▶ **What you will do**
Word for word, repeat the data; no picture should appear in the result.

▶ **Extracted material**
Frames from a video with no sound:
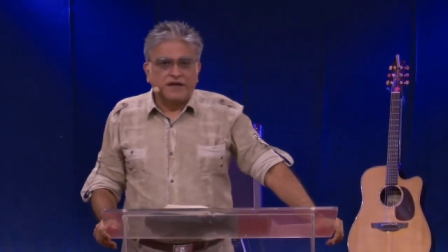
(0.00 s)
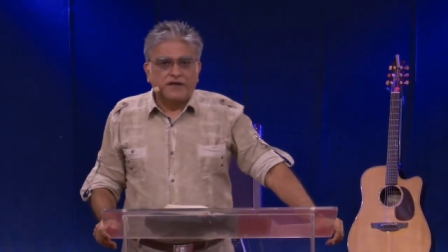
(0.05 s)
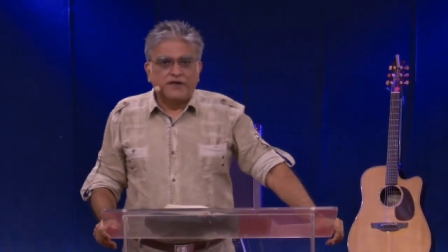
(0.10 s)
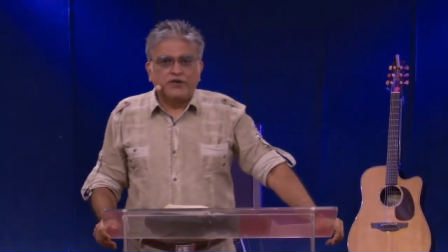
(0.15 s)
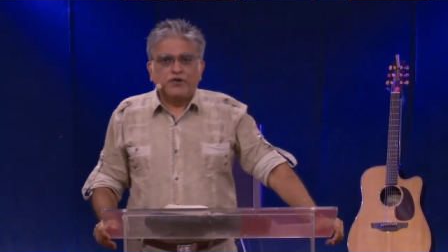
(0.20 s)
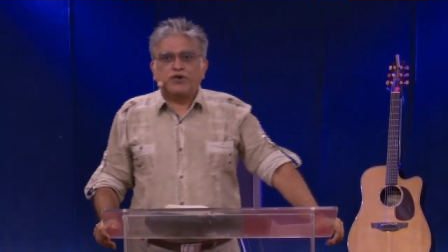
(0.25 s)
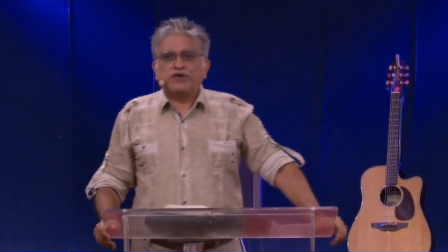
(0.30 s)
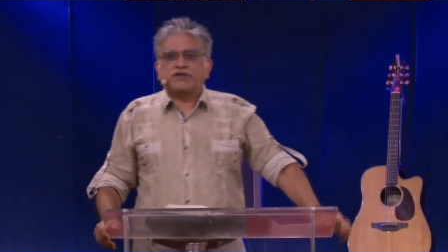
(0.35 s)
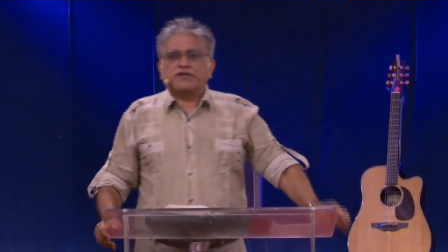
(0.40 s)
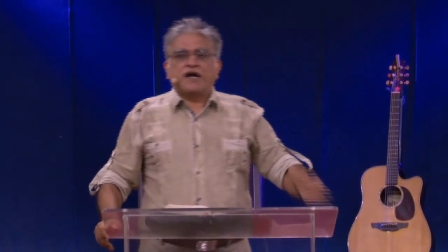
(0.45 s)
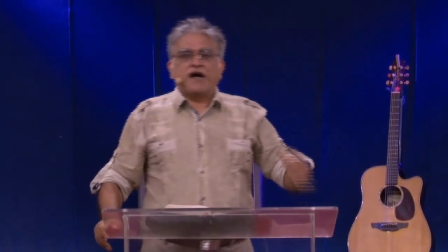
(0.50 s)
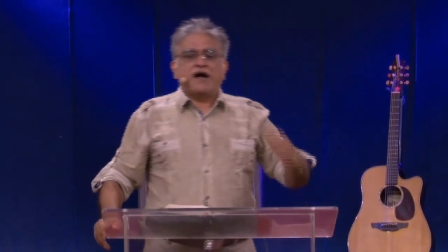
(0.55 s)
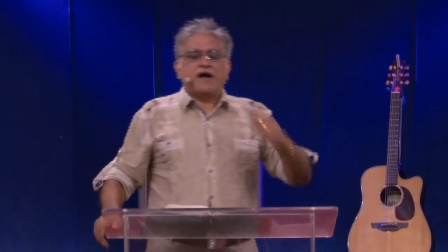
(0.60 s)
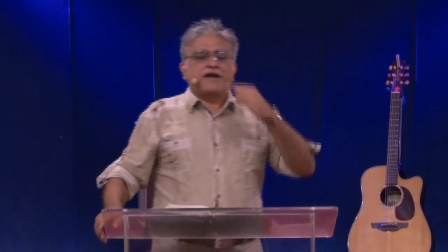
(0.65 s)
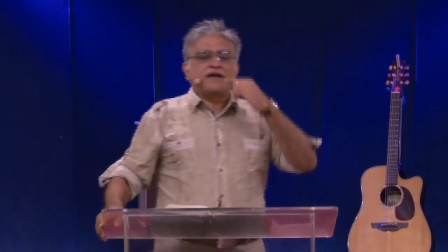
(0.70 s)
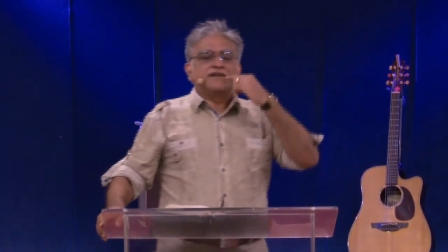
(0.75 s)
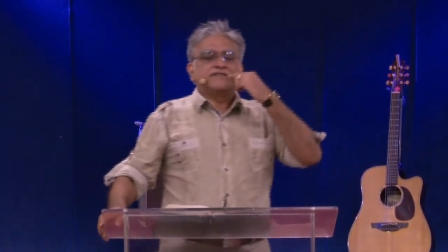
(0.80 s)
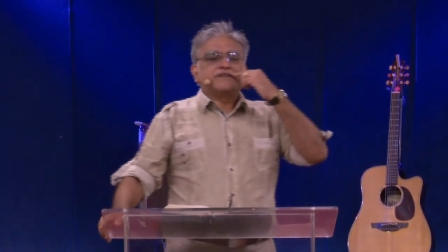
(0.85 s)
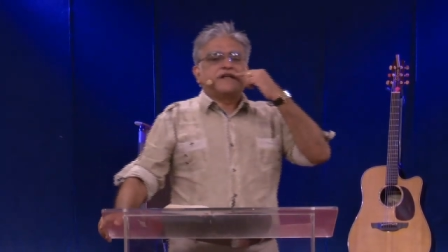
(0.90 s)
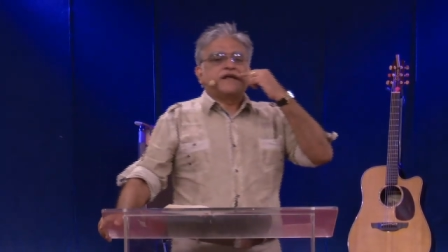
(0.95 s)
Your tongue
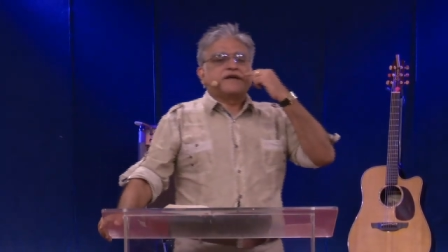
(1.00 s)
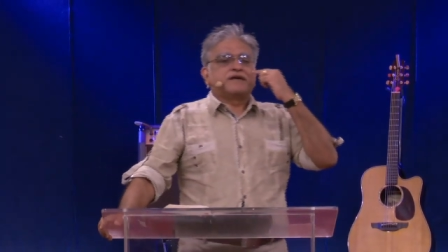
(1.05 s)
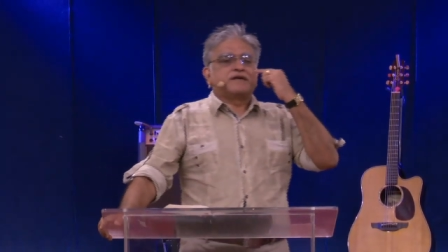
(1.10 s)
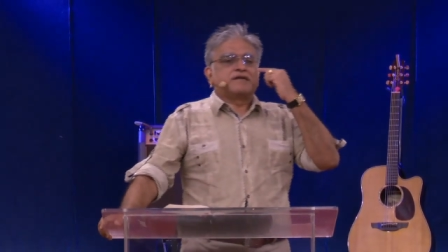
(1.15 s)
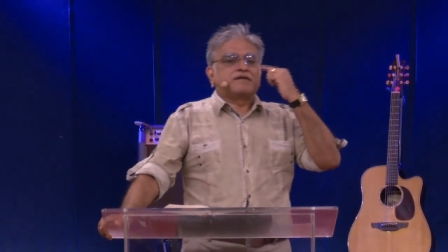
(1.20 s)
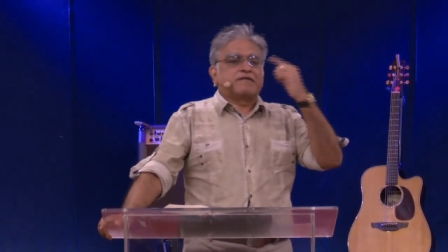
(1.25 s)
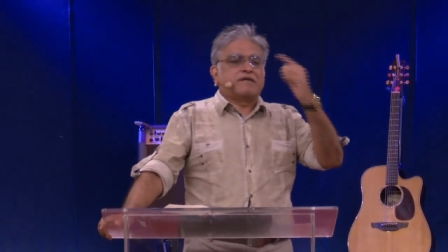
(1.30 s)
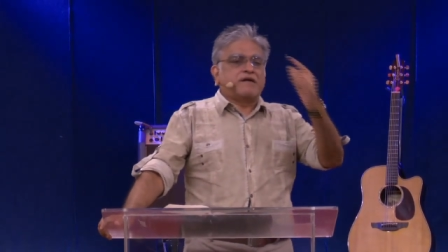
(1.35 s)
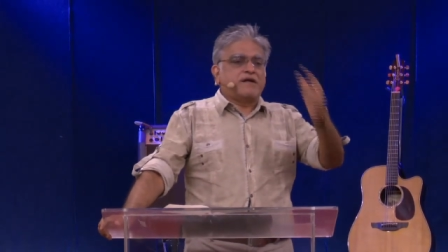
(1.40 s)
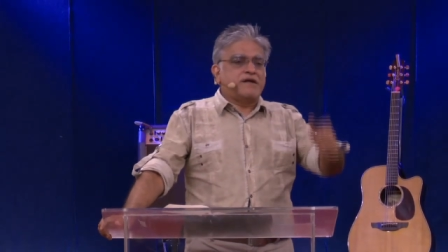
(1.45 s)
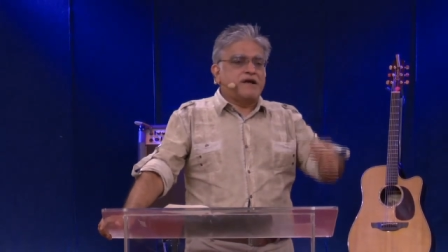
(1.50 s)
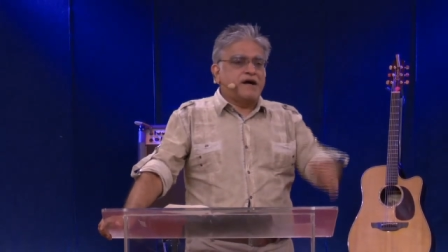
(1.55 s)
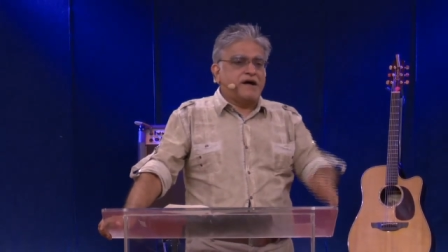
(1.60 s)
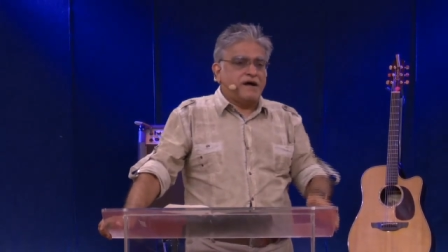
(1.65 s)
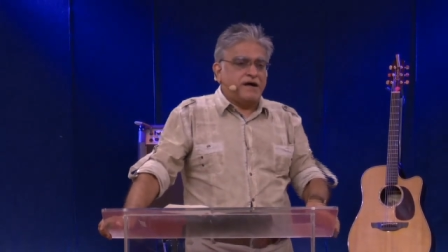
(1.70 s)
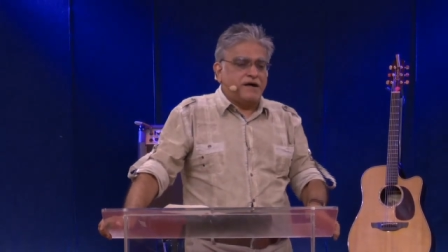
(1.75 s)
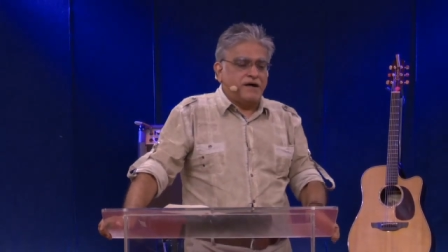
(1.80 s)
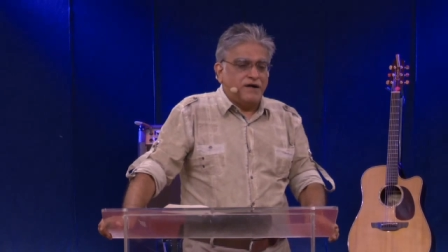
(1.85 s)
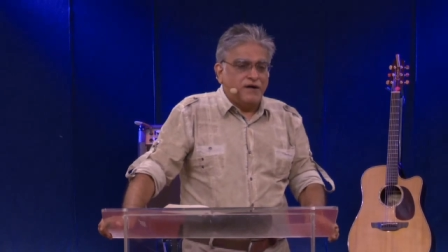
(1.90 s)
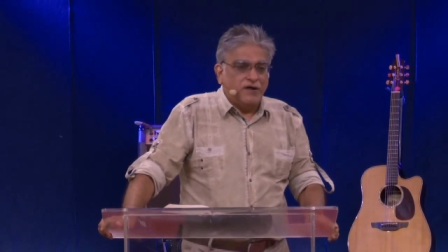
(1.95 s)
is like a rudder
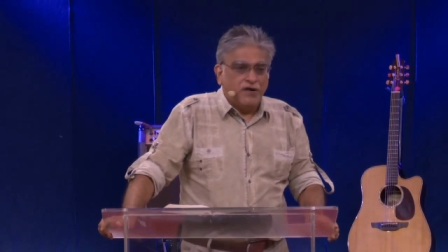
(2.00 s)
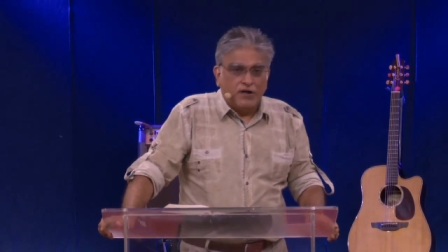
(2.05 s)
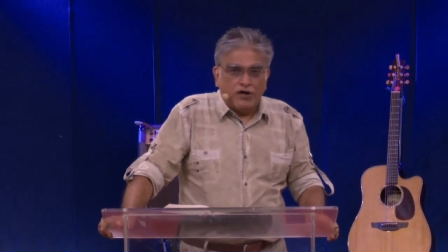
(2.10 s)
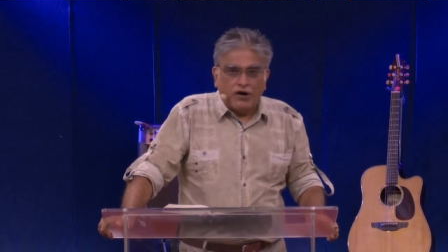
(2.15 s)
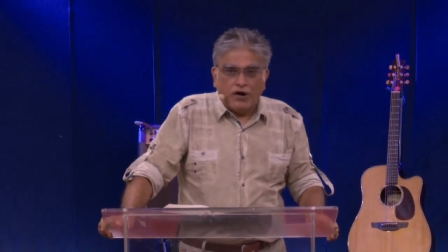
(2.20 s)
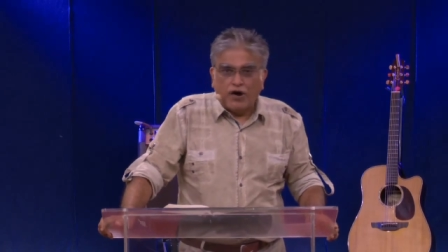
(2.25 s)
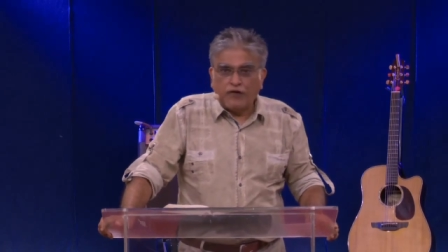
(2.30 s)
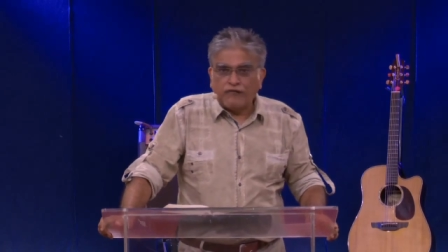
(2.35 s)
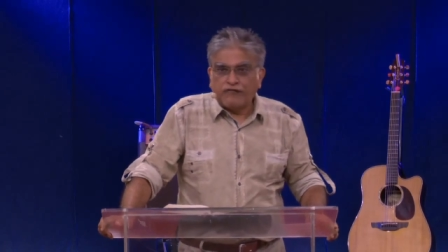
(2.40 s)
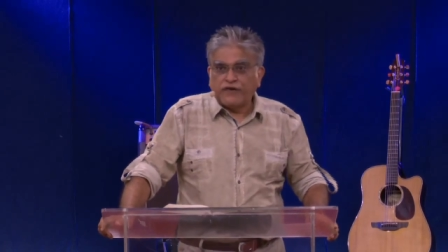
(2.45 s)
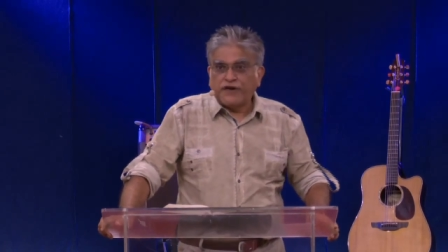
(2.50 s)
of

▶ **Output of the exercise**
Frames from a video with no sound:
(0.00 s)
(0.05 s)
(0.10 s)
(0.15 s)
(0.20 s)
(0.25 s)
(0.30 s)
(0.35 s)
(0.40 s)
(0.45 s)
(0.50 s)
(0.55 s)
(0.60 s)
(0.65 s)
(0.70 s)
(0.75 s)
(0.80 s)
(0.85 s)
(0.90 s)
(0.95 s)
Your tongue
(1.00 s)
(1.05 s)
(1.10 s)
(1.15 s)
(1.20 s)
(1.25 s)
(1.30 s)
(1.35 s)
(1.40 s)
(1.45 s)
(1.50 s)
(1.55 s)
(1.60 s)
(1.65 s)
(1.70 s)
(1.75 s)
(1.80 s)
(1.85 s)
(1.90 s)
(1.95 s)
is like a rudder
(2.00 s)
(2.05 s)
(2.10 s)
(2.15 s)
(2.20 s)
(2.25 s)
(2.30 s)
(2.35 s)
(2.40 s)
(2.45 s)
(2.50 s)
of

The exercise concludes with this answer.